§ **Goal of the exercise**: In the copy of the lines below, leave out pictures and print everything else exactly.

§ **Listed records**:

_ _ _

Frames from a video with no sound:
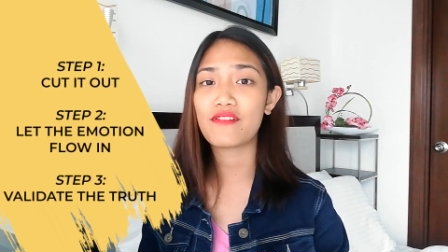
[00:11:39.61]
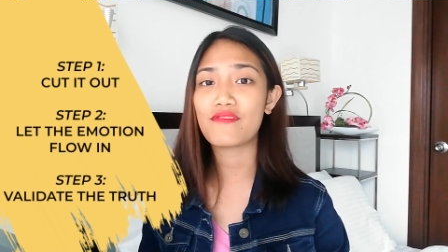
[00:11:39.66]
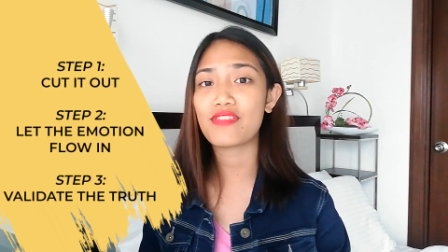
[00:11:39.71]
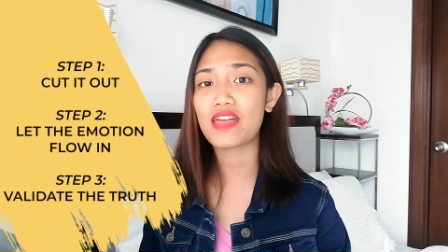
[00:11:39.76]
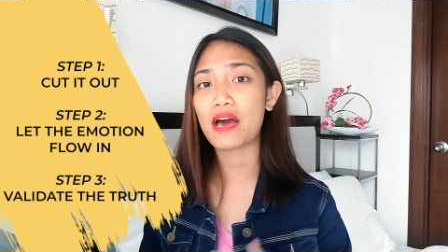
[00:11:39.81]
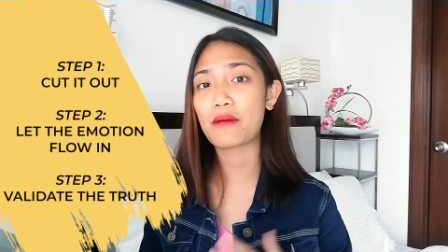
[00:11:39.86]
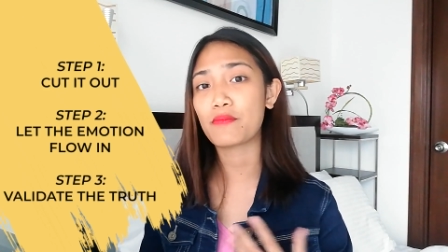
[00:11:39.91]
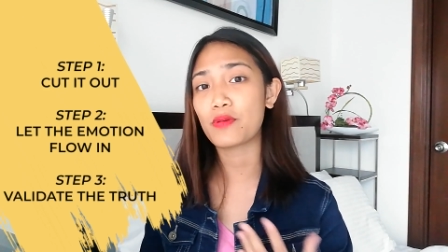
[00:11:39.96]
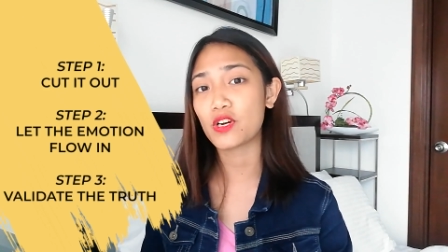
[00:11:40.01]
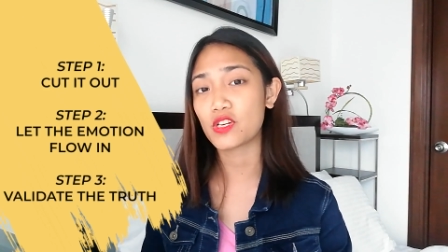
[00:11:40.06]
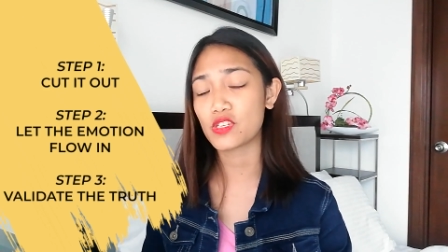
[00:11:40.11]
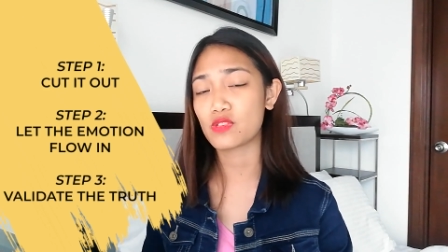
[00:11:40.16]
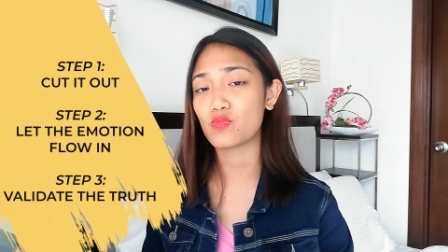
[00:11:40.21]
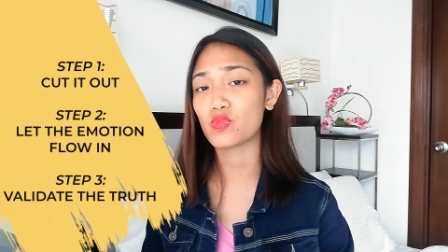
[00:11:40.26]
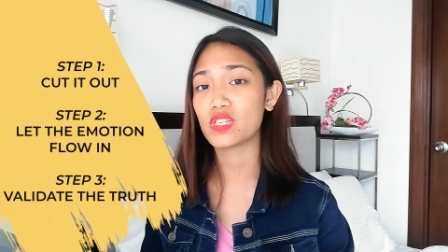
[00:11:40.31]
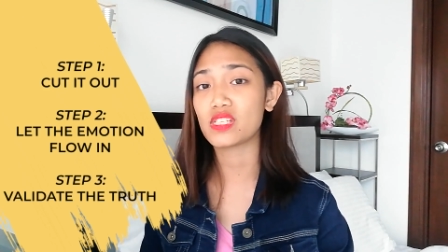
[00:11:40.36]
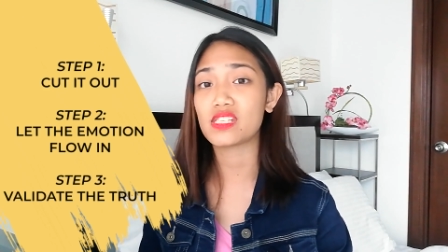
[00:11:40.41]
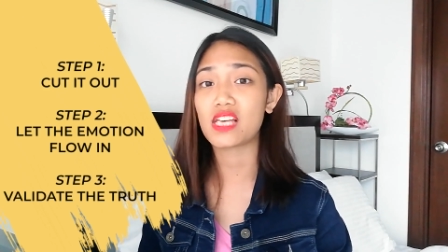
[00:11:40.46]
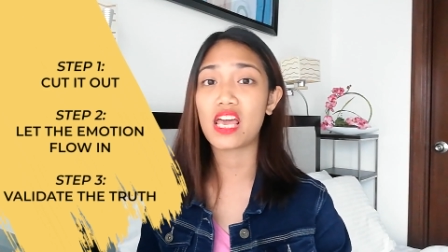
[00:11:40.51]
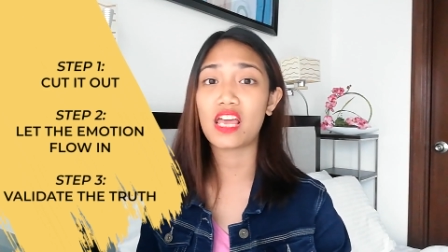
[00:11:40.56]
if that
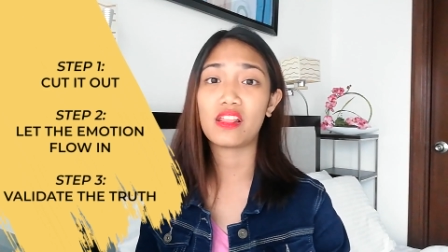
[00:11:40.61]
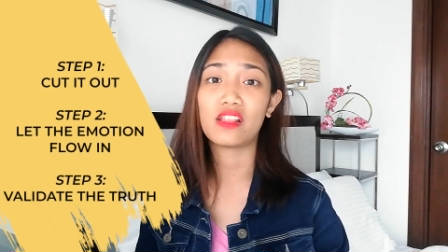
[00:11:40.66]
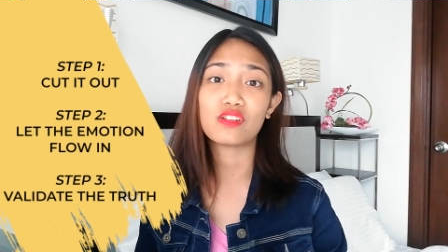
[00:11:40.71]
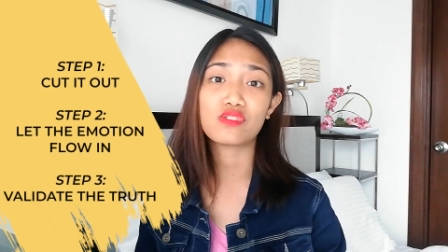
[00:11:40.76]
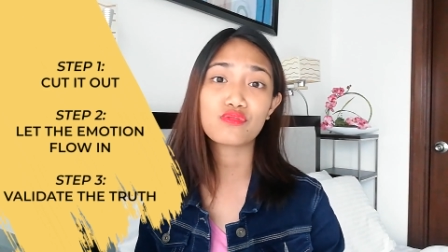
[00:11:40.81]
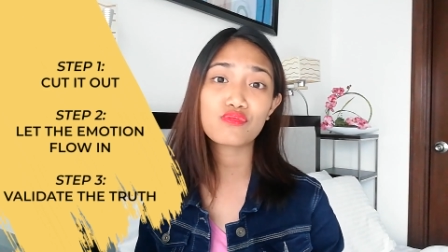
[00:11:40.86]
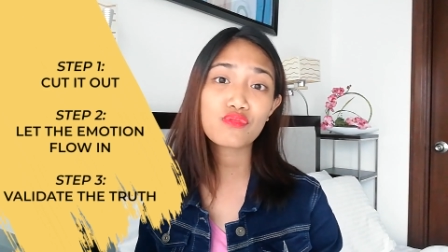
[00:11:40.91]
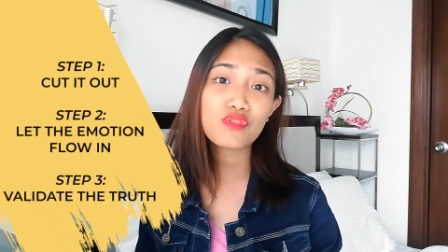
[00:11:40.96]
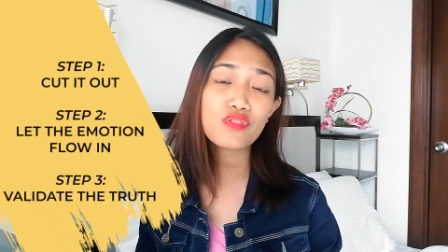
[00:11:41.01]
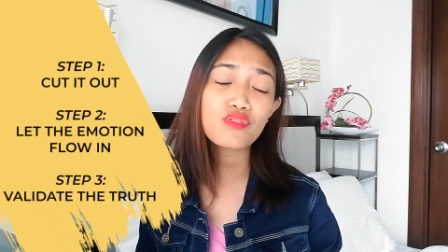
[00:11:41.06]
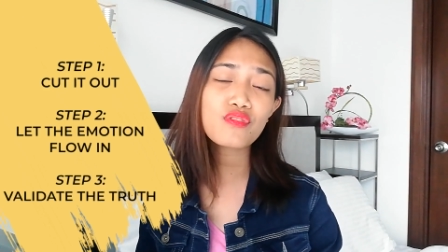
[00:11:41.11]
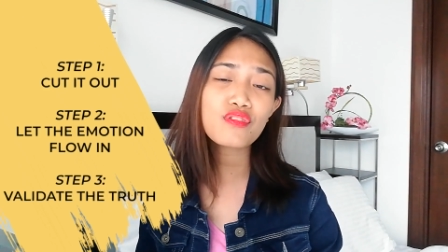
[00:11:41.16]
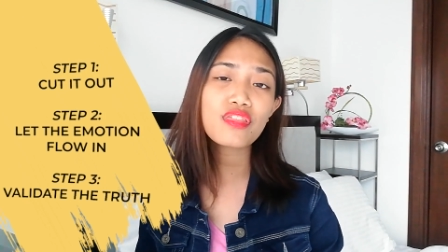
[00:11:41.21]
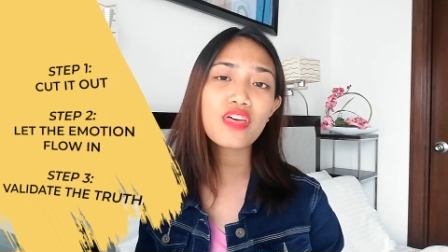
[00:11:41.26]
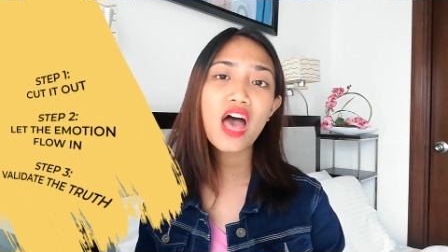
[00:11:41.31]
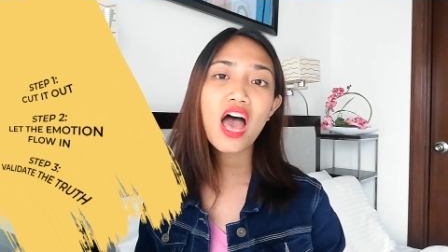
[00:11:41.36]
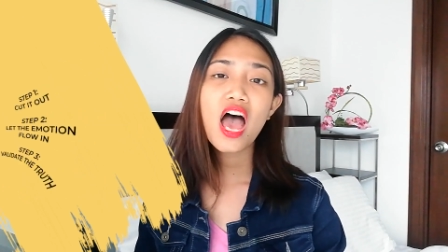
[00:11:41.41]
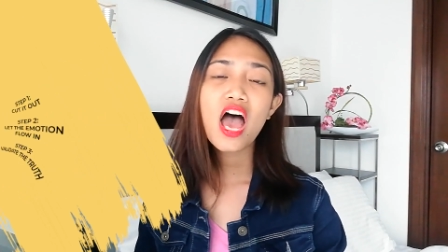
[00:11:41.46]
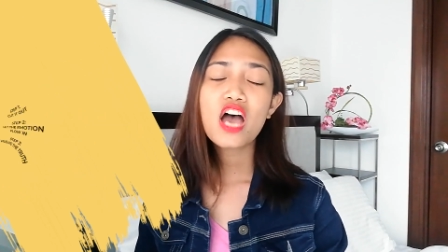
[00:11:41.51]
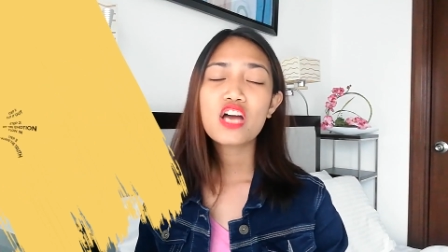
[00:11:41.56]
person was saying the
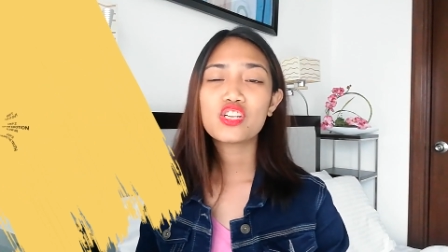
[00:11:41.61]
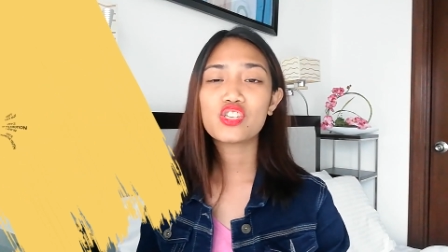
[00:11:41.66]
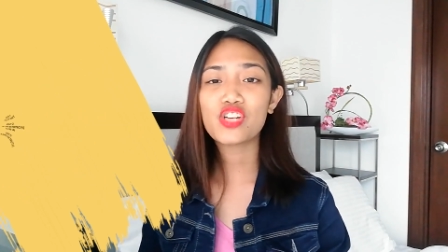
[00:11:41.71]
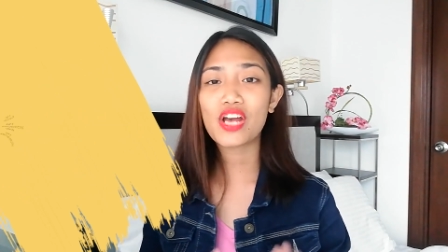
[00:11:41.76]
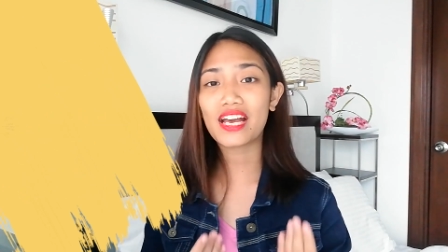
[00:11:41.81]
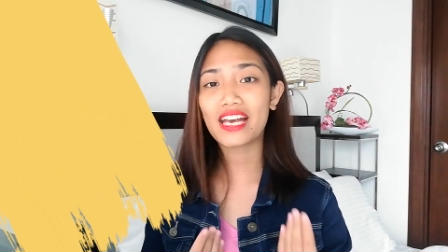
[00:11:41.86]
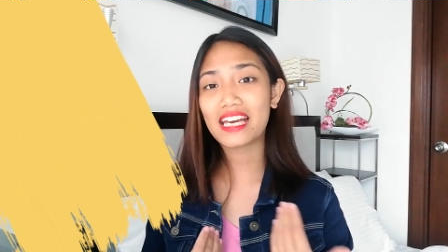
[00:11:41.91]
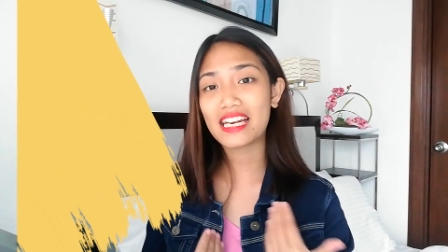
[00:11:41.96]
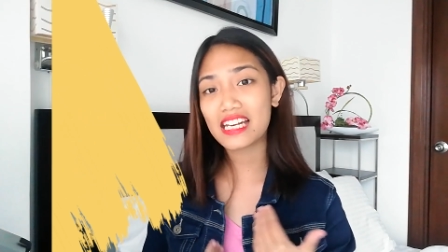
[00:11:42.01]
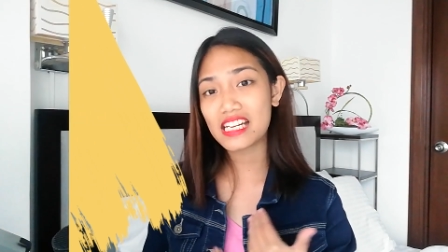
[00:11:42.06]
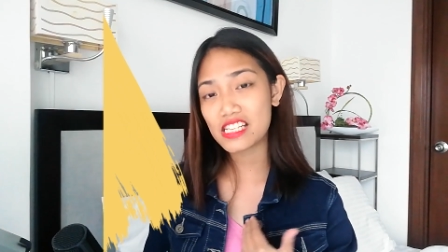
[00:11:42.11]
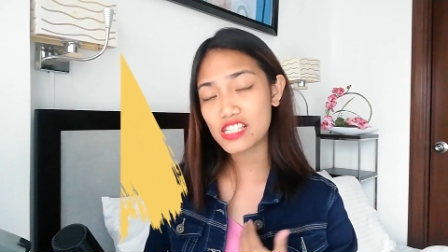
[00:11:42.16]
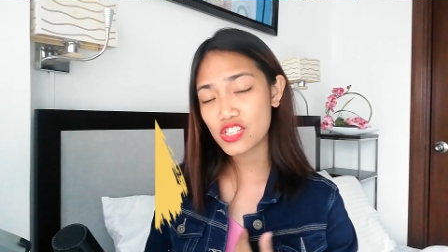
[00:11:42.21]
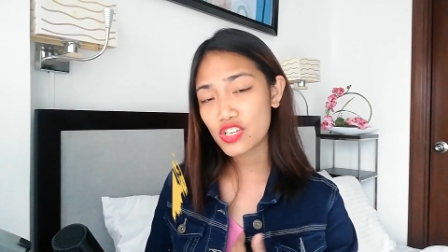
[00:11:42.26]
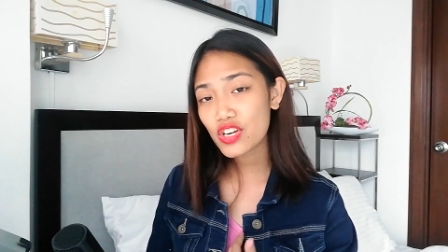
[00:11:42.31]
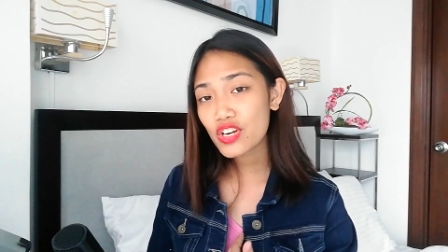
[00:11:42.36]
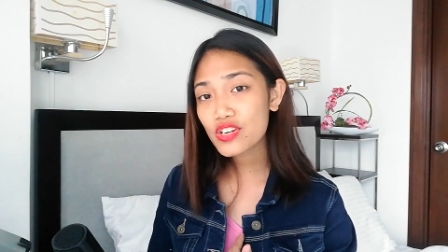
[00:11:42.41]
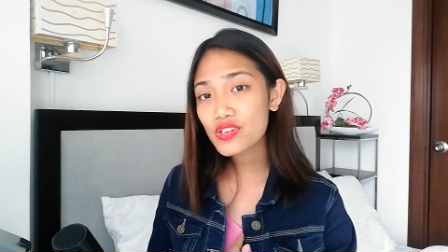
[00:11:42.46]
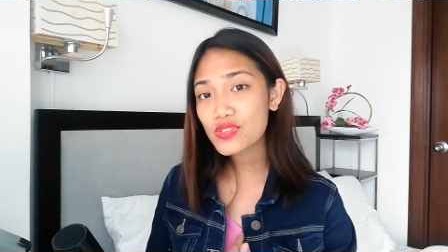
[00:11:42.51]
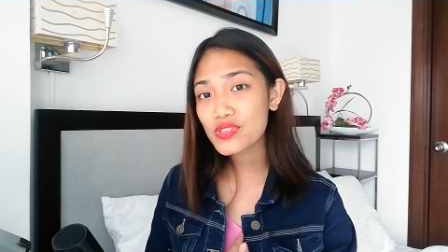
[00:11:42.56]
truth, checking
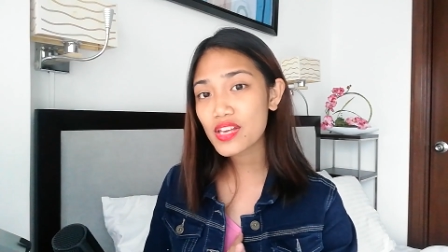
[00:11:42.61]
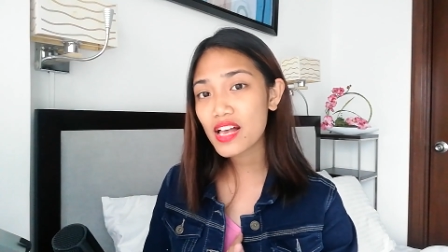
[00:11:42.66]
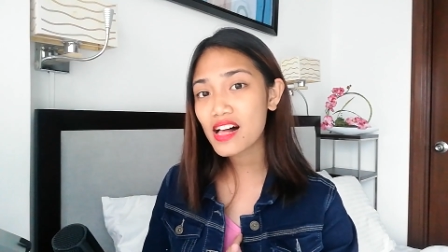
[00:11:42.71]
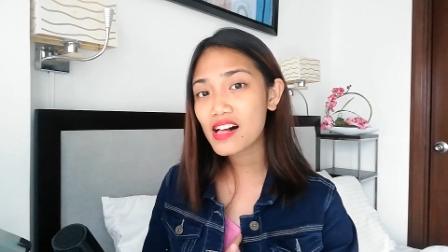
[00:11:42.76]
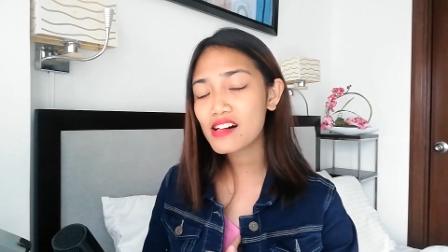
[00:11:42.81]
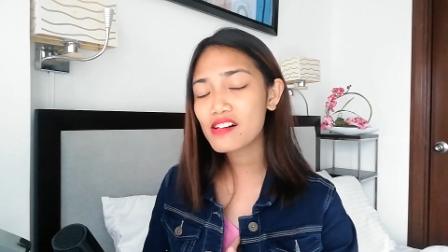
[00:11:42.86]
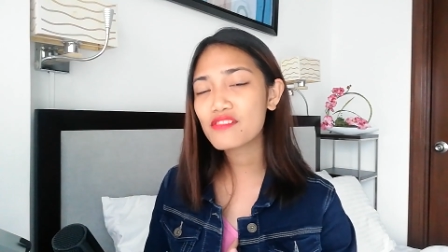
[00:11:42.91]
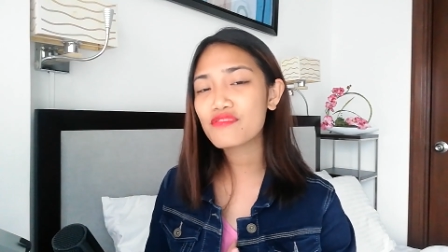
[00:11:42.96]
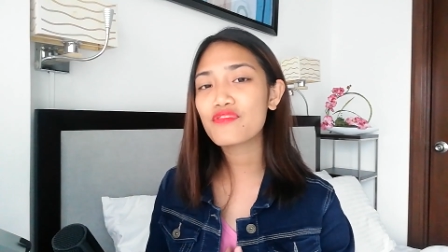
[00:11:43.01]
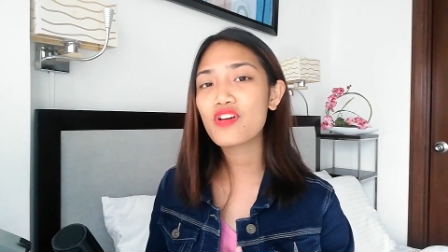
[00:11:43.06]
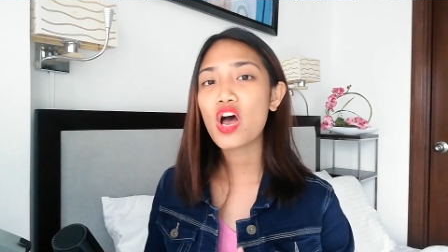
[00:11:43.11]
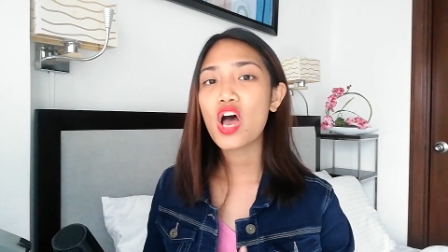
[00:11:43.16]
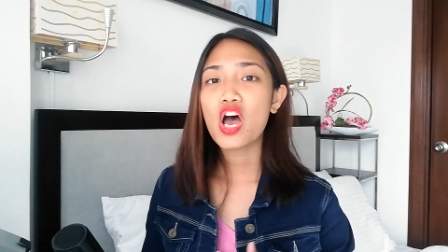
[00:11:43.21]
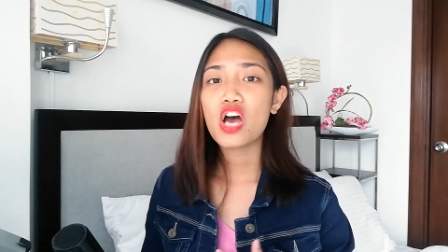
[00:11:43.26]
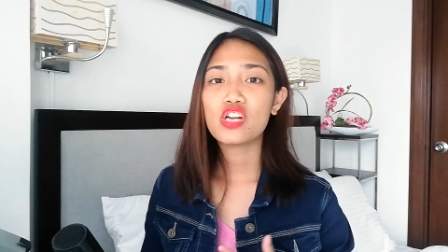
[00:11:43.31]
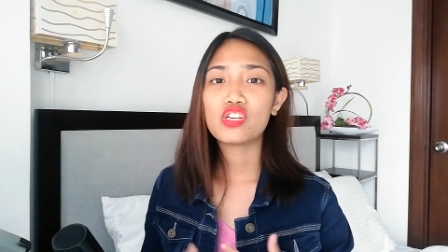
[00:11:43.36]
into yourself,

_ _ _

§ **Answer area**:
Frames from a video with no sound:
[00:11:39.61]
[00:11:39.66]
[00:11:39.71]
[00:11:39.76]
[00:11:39.81]
[00:11:39.86]
[00:11:39.91]
[00:11:39.96]
[00:11:40.01]
[00:11:40.06]
[00:11:40.11]
[00:11:40.16]
[00:11:40.21]
[00:11:40.26]
[00:11:40.31]
[00:11:40.36]
[00:11:40.41]
[00:11:40.46]
[00:11:40.51]
[00:11:40.56]
if that
[00:11:40.61]
[00:11:40.66]
[00:11:40.71]
[00:11:40.76]
[00:11:40.81]
[00:11:40.86]
[00:11:40.91]
[00:11:40.96]
[00:11:41.01]
[00:11:41.06]
[00:11:41.11]
[00:11:41.16]
[00:11:41.21]
[00:11:41.26]
[00:11:41.31]
[00:11:41.36]
[00:11:41.41]
[00:11:41.46]
[00:11:41.51]
[00:11:41.56]
person was saying the
[00:11:41.61]
[00:11:41.66]
[00:11:41.71]
[00:11:41.76]
[00:11:41.81]
[00:11:41.86]
[00:11:41.91]
[00:11:41.96]
[00:11:42.01]
[00:11:42.06]
[00:11:42.11]
[00:11:42.16]
[00:11:42.21]
[00:11:42.26]
[00:11:42.31]
[00:11:42.36]
[00:11:42.41]
[00:11:42.46]
[00:11:42.51]
[00:11:42.56]
truth, checking
[00:11:42.61]
[00:11:42.66]
[00:11:42.71]
[00:11:42.76]
[00:11:42.81]
[00:11:42.86]
[00:11:42.91]
[00:11:42.96]
[00:11:43.01]
[00:11:43.06]
[00:11:43.11]
[00:11:43.16]
[00:11:43.21]
[00:11:43.26]
[00:11:43.31]
[00:11:43.36]
into yourself,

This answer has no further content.